Records from a collection:
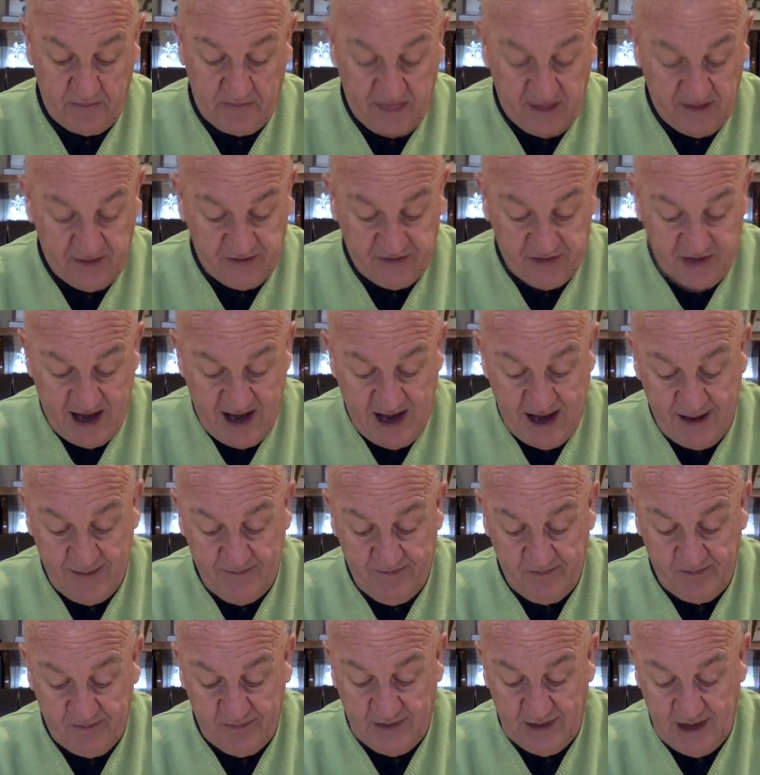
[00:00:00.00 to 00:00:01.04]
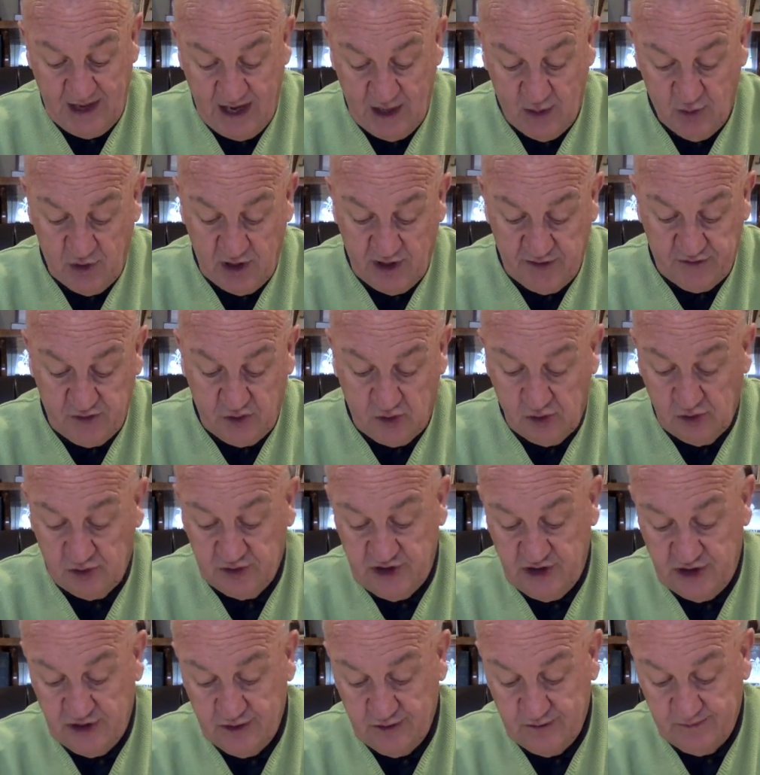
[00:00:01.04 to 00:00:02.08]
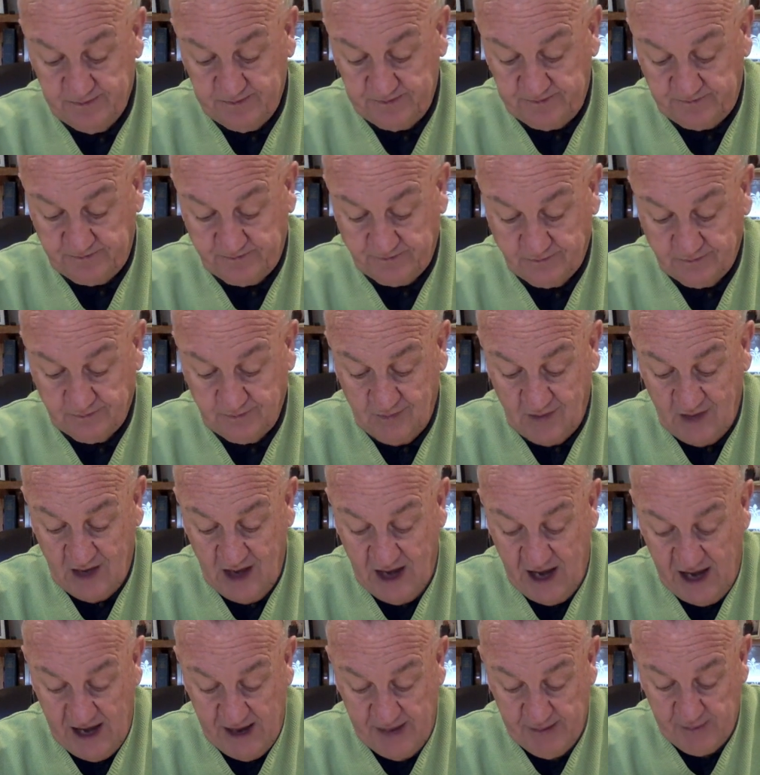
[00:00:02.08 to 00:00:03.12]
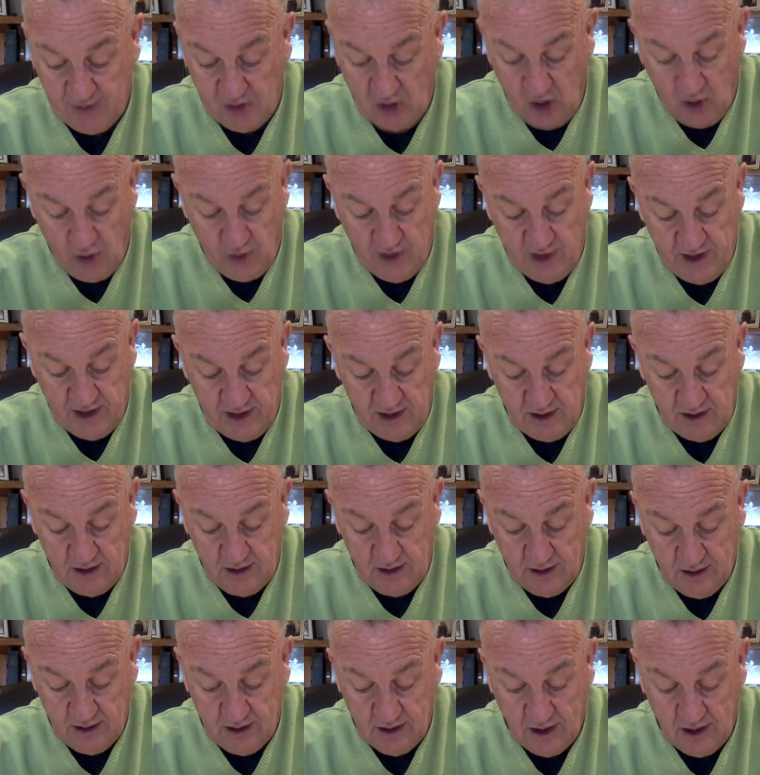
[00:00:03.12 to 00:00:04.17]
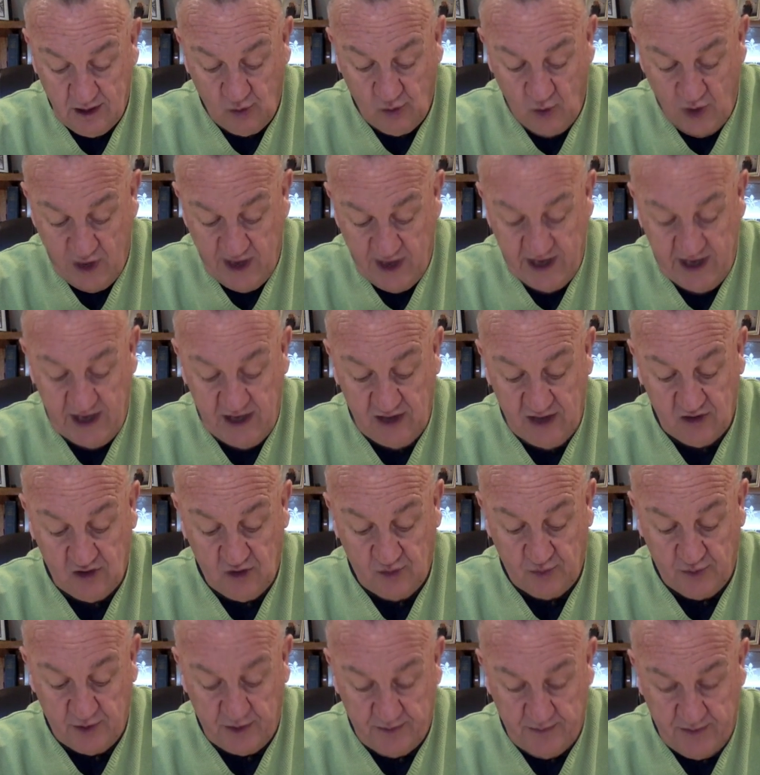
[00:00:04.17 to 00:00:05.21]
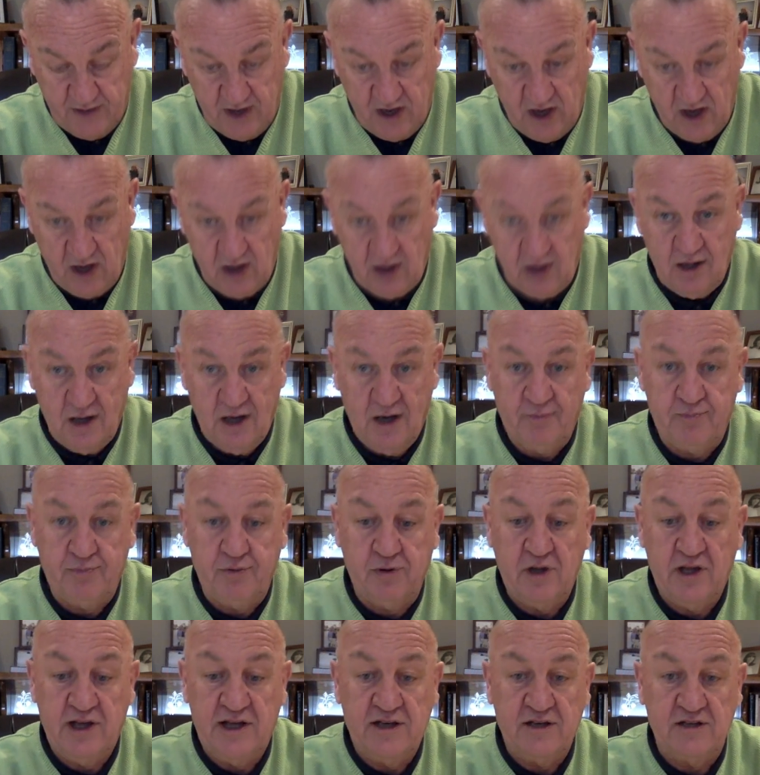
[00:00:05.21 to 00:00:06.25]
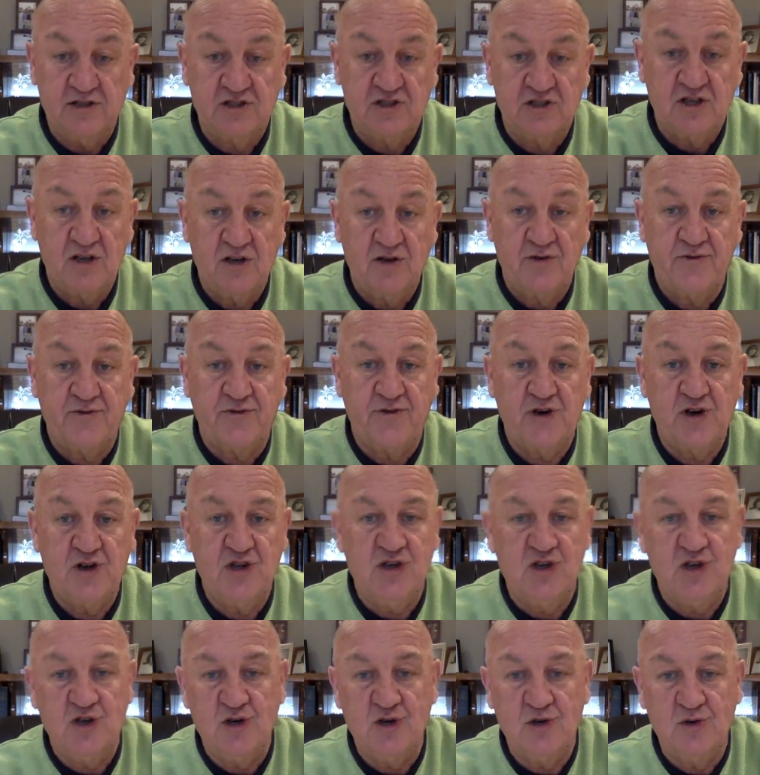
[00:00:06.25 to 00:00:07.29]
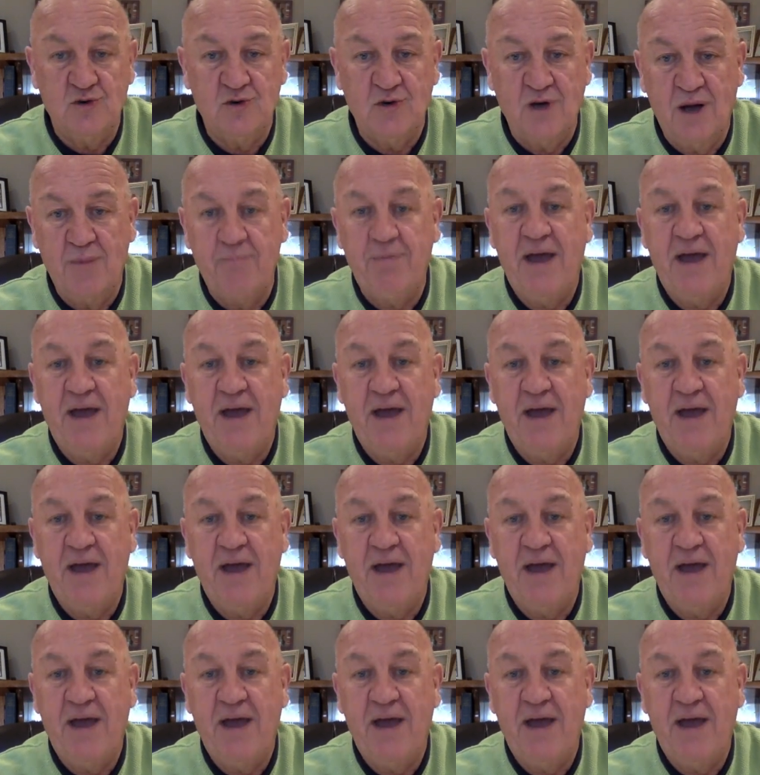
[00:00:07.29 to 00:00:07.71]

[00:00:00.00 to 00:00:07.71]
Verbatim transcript: If not, I would have told you. I am going a way to prepare a place for you, a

__WHAT TO PRODUCE__. Print each line, exactly as written, from the one that contains "[00:00:07.29 to 00:00:07.71]" to the end of the data above, with both end lines included and nothing else.

__EXERCISE OUTPUT__.
[00:00:07.29 to 00:00:07.71]

[00:00:00.00 to 00:00:07.71]
Verbatim transcript: If not, I would have told you. I am going a way to prepare a place for you, a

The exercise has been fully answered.